For down-casting, André proposes the mnemonic: The downcast operator :?> is downcast because it is sad that it can’t know at compile time whether the cast will work! Fair enough – I guess this is based upon emoticons – a “language” I am unfamiliar with!

06 Jan

Fold versus Reduce

André van Meulebrouck makes the comment that, in Volume I, there are instances where I should be using List.Reduce as opposed to List.Fold. I don’t deny that this is the case; firstly, let’s clarify the difference between the two functions as used for F# collections in general…

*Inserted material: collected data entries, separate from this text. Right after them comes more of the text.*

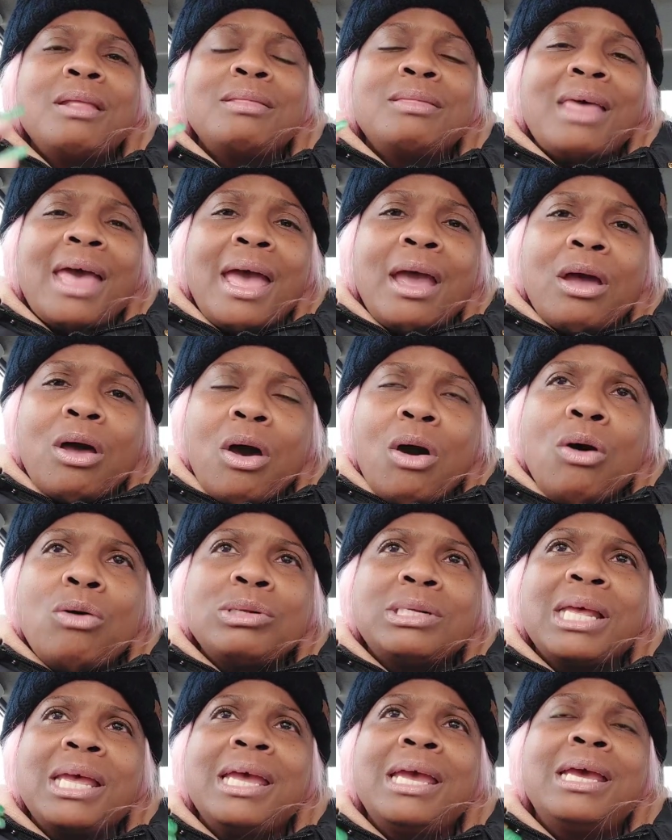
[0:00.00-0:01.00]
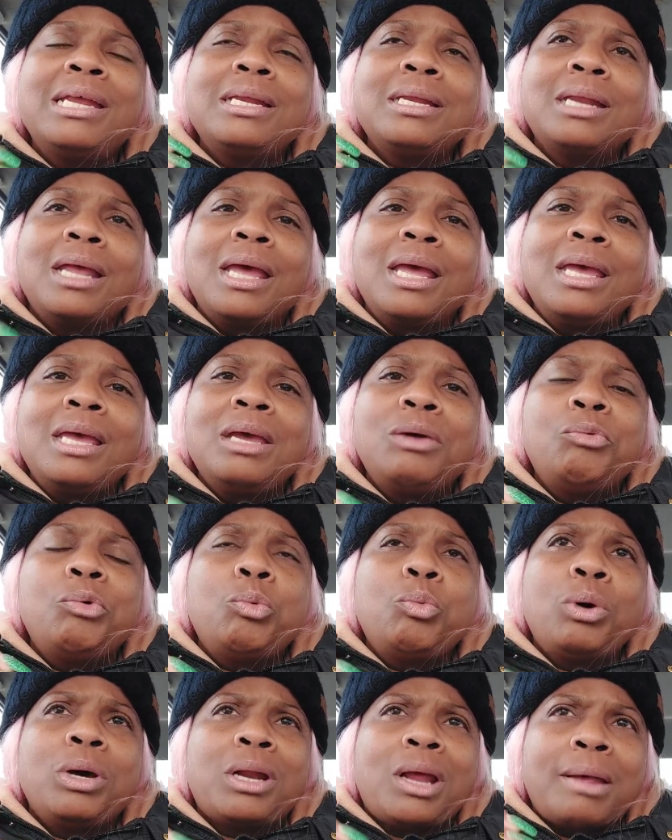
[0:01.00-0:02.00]
that goes hand in hand
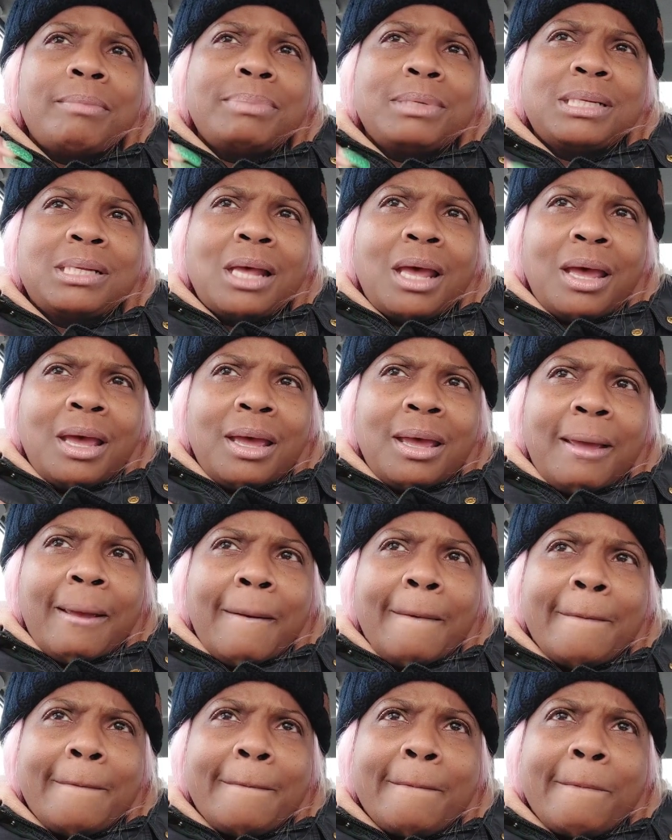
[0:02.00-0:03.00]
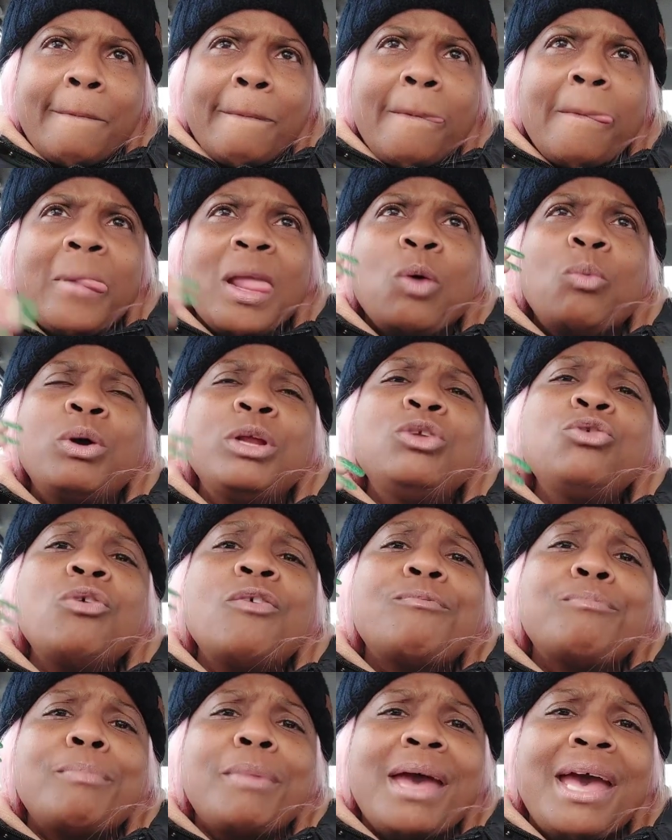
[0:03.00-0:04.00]
with what I'm saying. When you
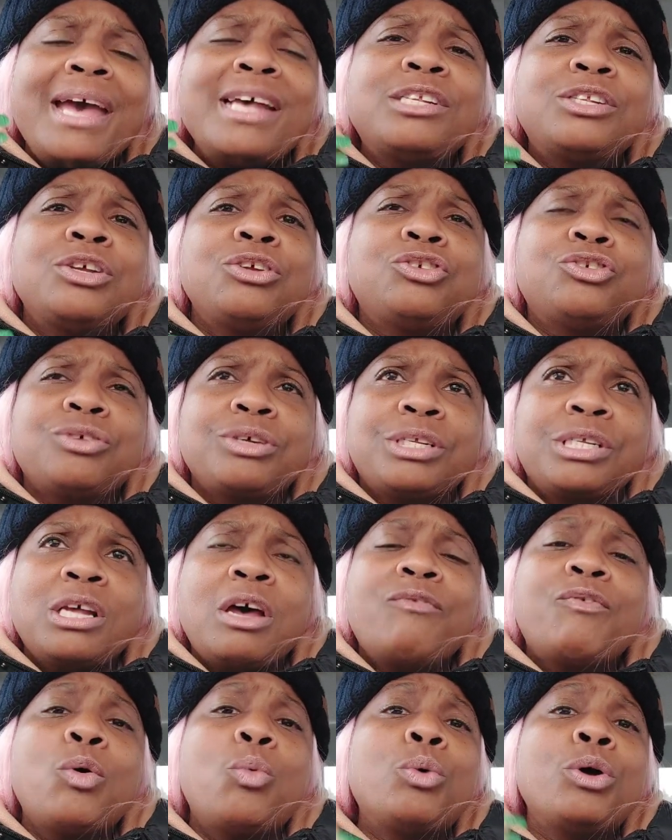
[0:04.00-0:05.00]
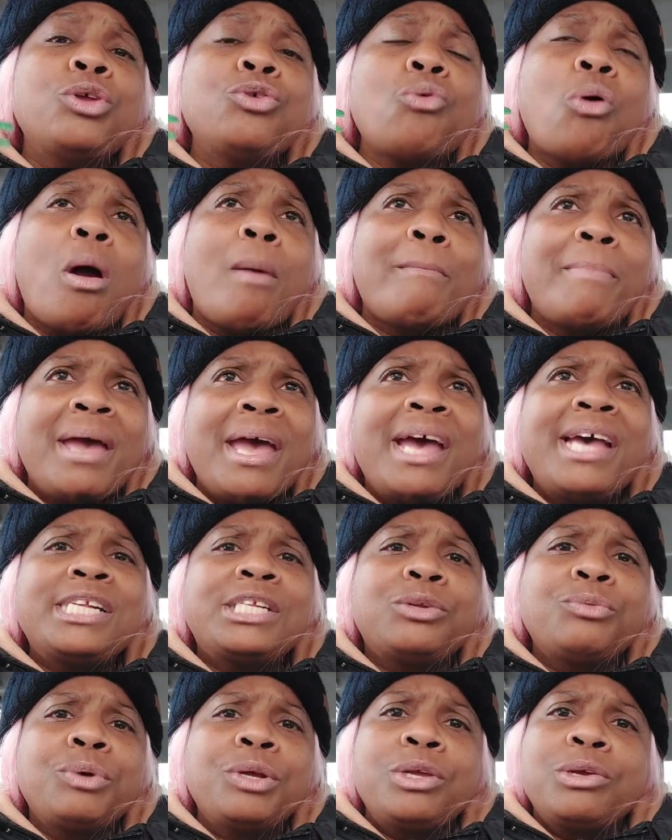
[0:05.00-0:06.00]
have mastered yourself, or when you are
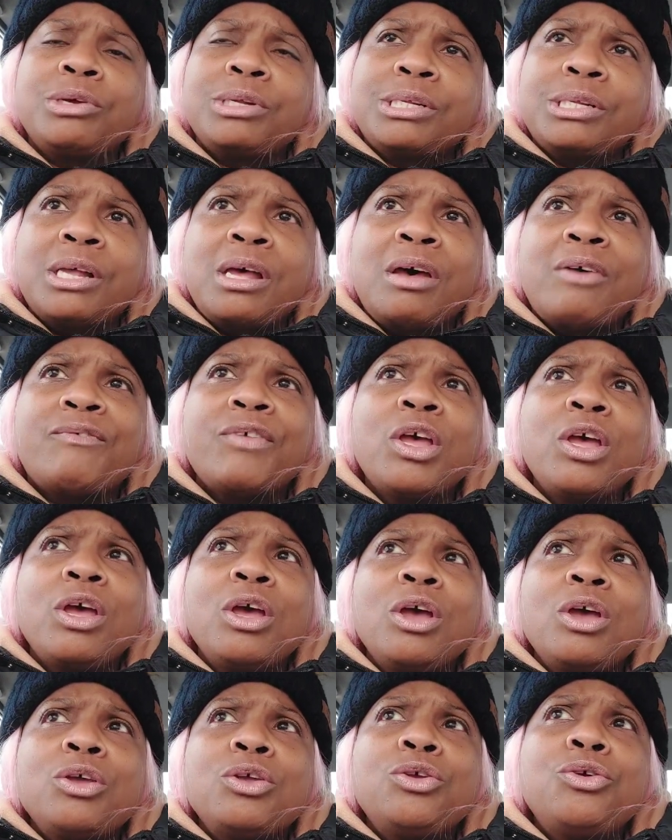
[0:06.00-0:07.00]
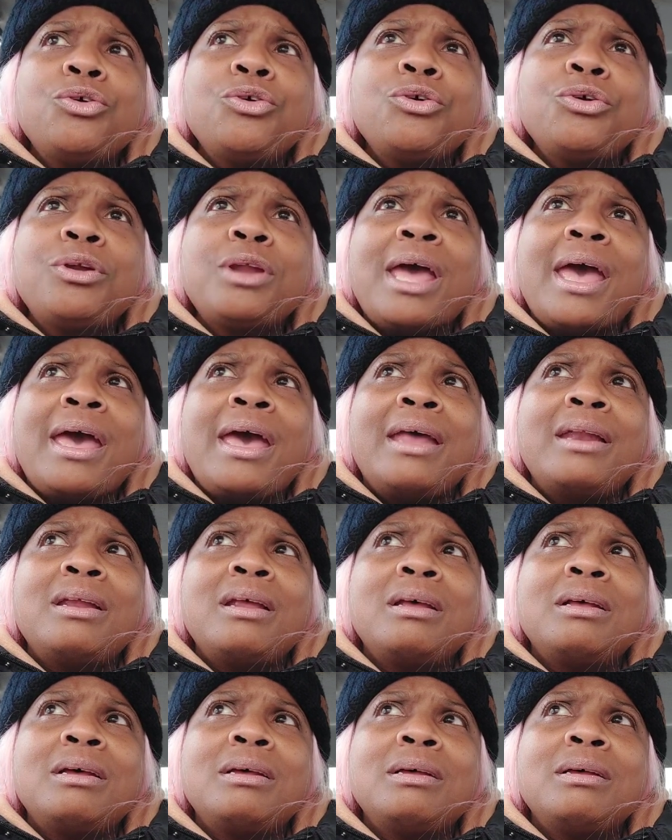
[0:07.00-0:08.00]
mastering yourself, you're not
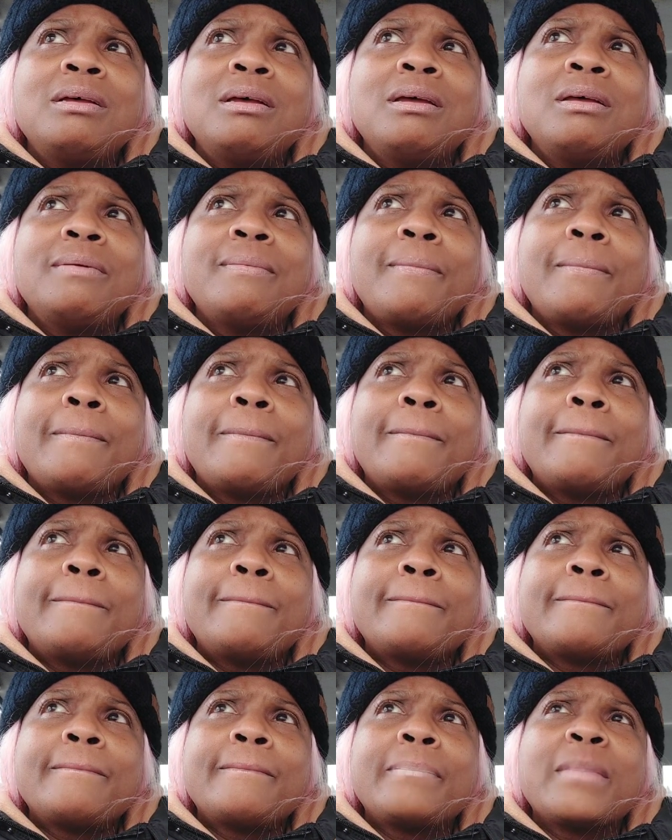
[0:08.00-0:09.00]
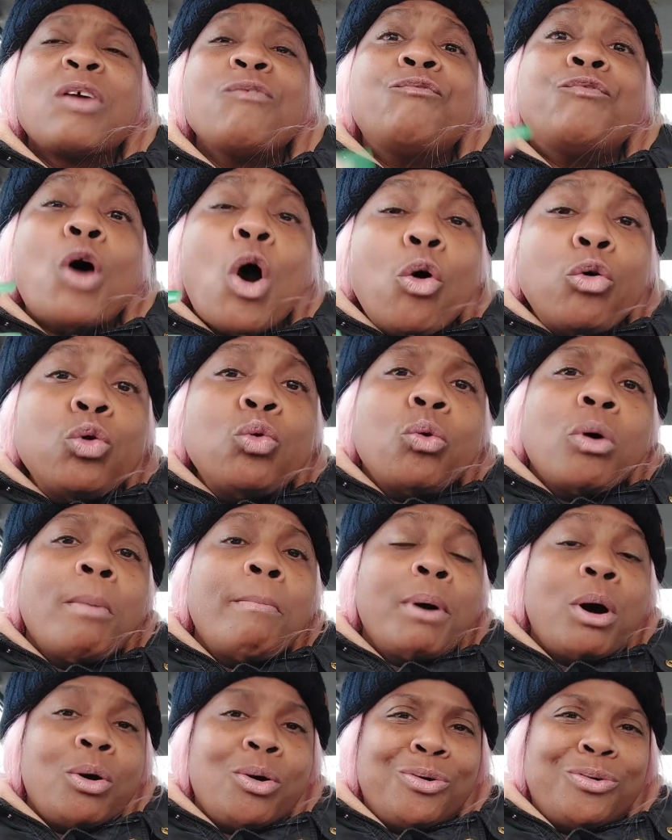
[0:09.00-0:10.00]

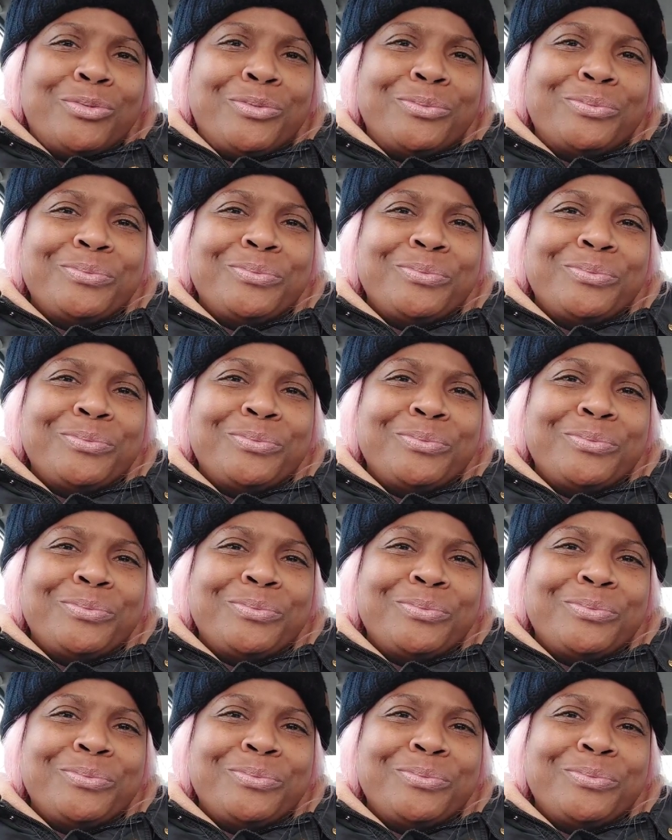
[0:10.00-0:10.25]
vulnerable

Fold requires a “starting value” into which elements are to be collated; the starting value can be any primitive F# type – I often use a string. Conversely, Reduce does not require a starting value consequently, the type used in the Reduce anonymous function must be of the same type as expressed by the collection (elements) one is folding.

I would be hard-pressed to quantify general processing performance differences between Fold and Reduce but I suspect that Reduce is faster since the accumulator and element value types must, by definition, all have the same primitive type. I guess the “general rule” about making a choice between the two is that if your accumulator is going to be the same primitive type as your collection elements then use Reduce – otherwise, use Fold since there will be some implicit casting involved – even if only in using the string representation (ToString()) of a collection element to enable the accumulator to “work”.